Months bang on and Dani’s Facebook posts starts to turn sinister, “LISTEN, whether I vaccinate my child is MY CHOICE and anyone who says otherwise can suck eggs - feeling angry :@ :@ :@”. It is unclear whether the update was born in the pits of self righteousness or plain ignorance, nevertheless, Dani has read some articles and by virtue of procreation is an expert on the subject. She argues mercilessly with everyone who comments on her post. Turns out churning out a placenta is tantamount to education these days.

The winds of temperament change as fast as they gust, and within 2 hours Dani is back to sharing "totes hilar" baby memes from the cutest bowels of Facebook. If you want to experience the pains of childbirth, reading Dani’s page is a good start.

The Human Zoo - The Perth Baby Boomer



Frank is the sweat patch on society’s shirt: unwanted but hard to get rid of. 

After 35 years in the same job, Frank has finally climbed to the staggering heights of middle management. His dinosaur-ic approach to work is only matched by his penchant for barking orders while his boomer-hole is filled with a gluttonous load of morning tea. 

When it comes to technology Frank has a two tricks up his sleeve: leaving voicemail messages and accessing Perthnow via “that Google website”. After his daily destruction of the toilet bowl, Frank logs onto his favourite News provider.

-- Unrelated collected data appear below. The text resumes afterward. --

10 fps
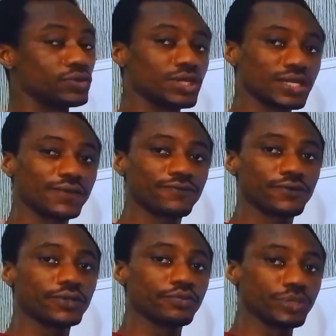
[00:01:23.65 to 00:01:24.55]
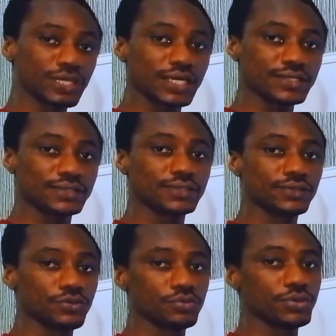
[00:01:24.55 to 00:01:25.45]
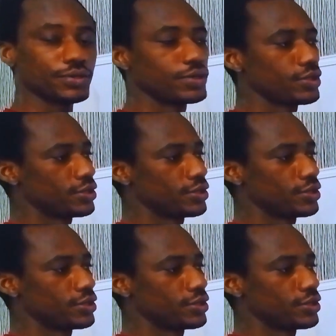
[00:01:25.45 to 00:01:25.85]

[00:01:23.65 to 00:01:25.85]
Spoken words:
looking for the biggest number,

He spots an article about a “Gen Y’er” complaining about Centrelink taking too long to approve his study allowance. He stares at the article like he’d spotted a youth sagging his pants. The rage of pompous capslockery pulsates through his sausage like fingers:

“PFFT YEH RIGHT! Typical gen Y, oh poor me poor me. When I was that age I bloody got a job, SHOCK HORROR! Didn’t rely on handouts or sook on the twitter BOO HOO WAAA WAAA. Needs a bloody boot up the backside if u ask me lol”.

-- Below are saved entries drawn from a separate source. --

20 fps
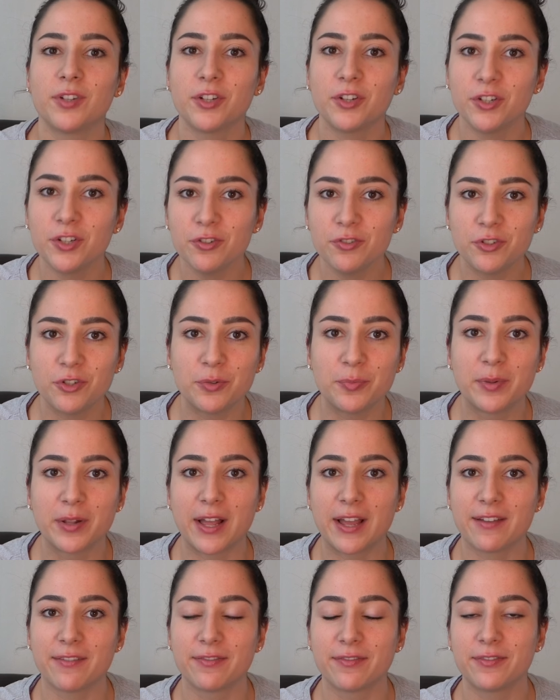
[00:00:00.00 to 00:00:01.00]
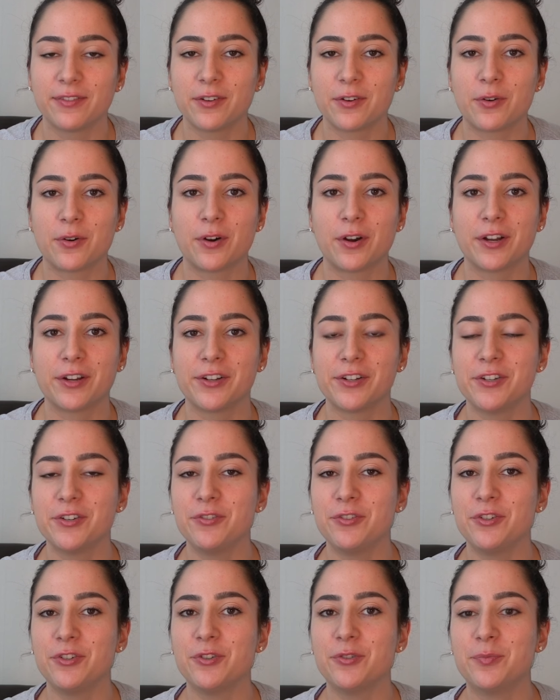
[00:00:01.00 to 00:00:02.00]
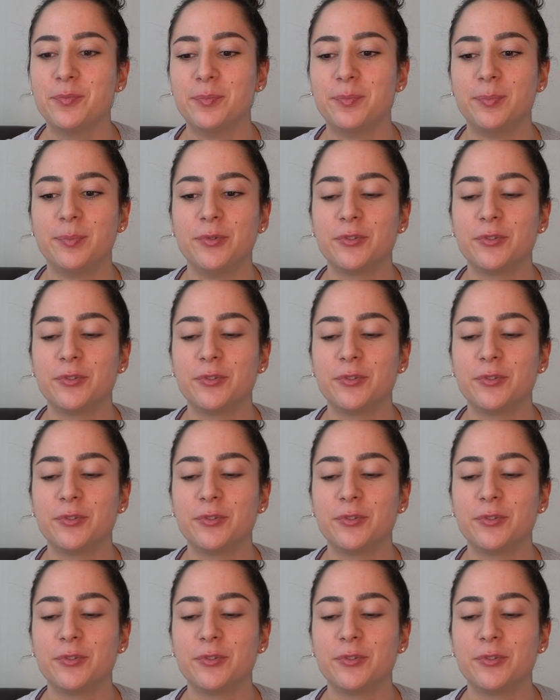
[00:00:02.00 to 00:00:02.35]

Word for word: your YouTube life or your YouTube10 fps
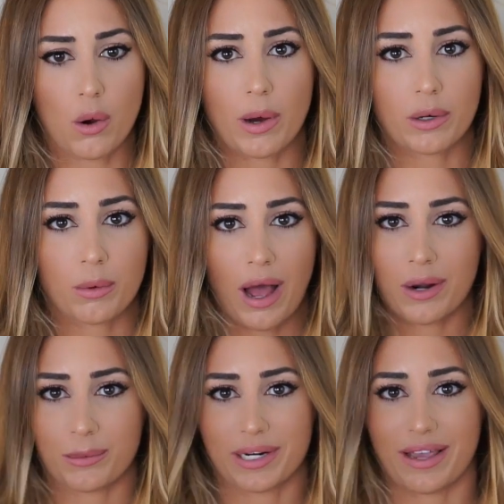oh, I
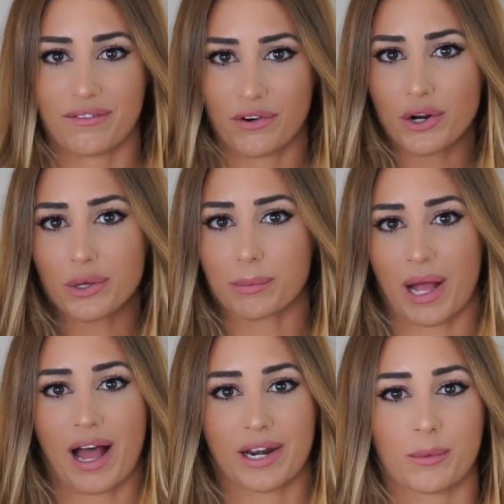don't want to get further
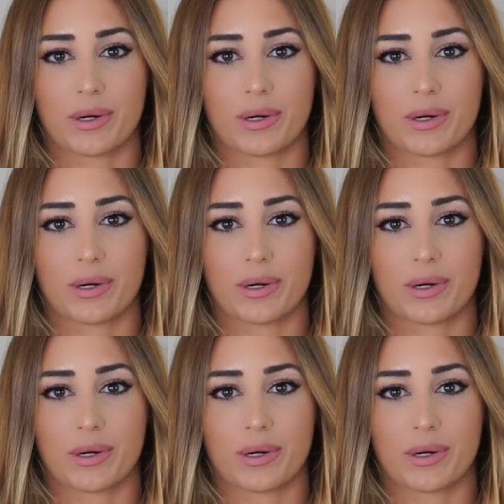behind.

Wise words from a man that entered an uncompetitive job market under the employ of his father. Besides, who wouldn’t want to follow in his footsteps? A man who stagnated in an ambitionless pool for 3 decades. A man who “bloody got on with it” rather than dared to remove the condom of complacency and bareback the shit out of his dream.

Panic comes over his face as he receives an email. He beckons his secretary in and demands a refresher course on how to deal with the bewildering situation. Thank fuck that crisis was averted. He can finally get back to his beloved Perthnow.

He spots an article that puts his heart under greater strain than his generation does the welfare system. “Home Ownership Out of Reach for Gen Y”. He can't believe this bullshit, what would an economist know anyway? Frank's from the University of Life.

“Well it isn’t bloody rocket surgery, STOP buying iPads, get a job and save up just like their bloody parents did. BUT NOOO, that would involve getting off Myspace and not vomiting all over Europe! Worthless”.

A Gen Y’er fires back, “we’re too busy paying for your lots healthcare and negative gearing to afford a deposit lad”.

Does this punk not know Frank owns 3 properties with a combined profit of negative $15k a year? He is a fucking tycoon. As for the healthcare strain, Frank is very happy with the public system thank you very much you HECS-debt'd shitcunt.

Well it’s clear what Gen Y’s problem is, they got their sense of entitlement from their elders.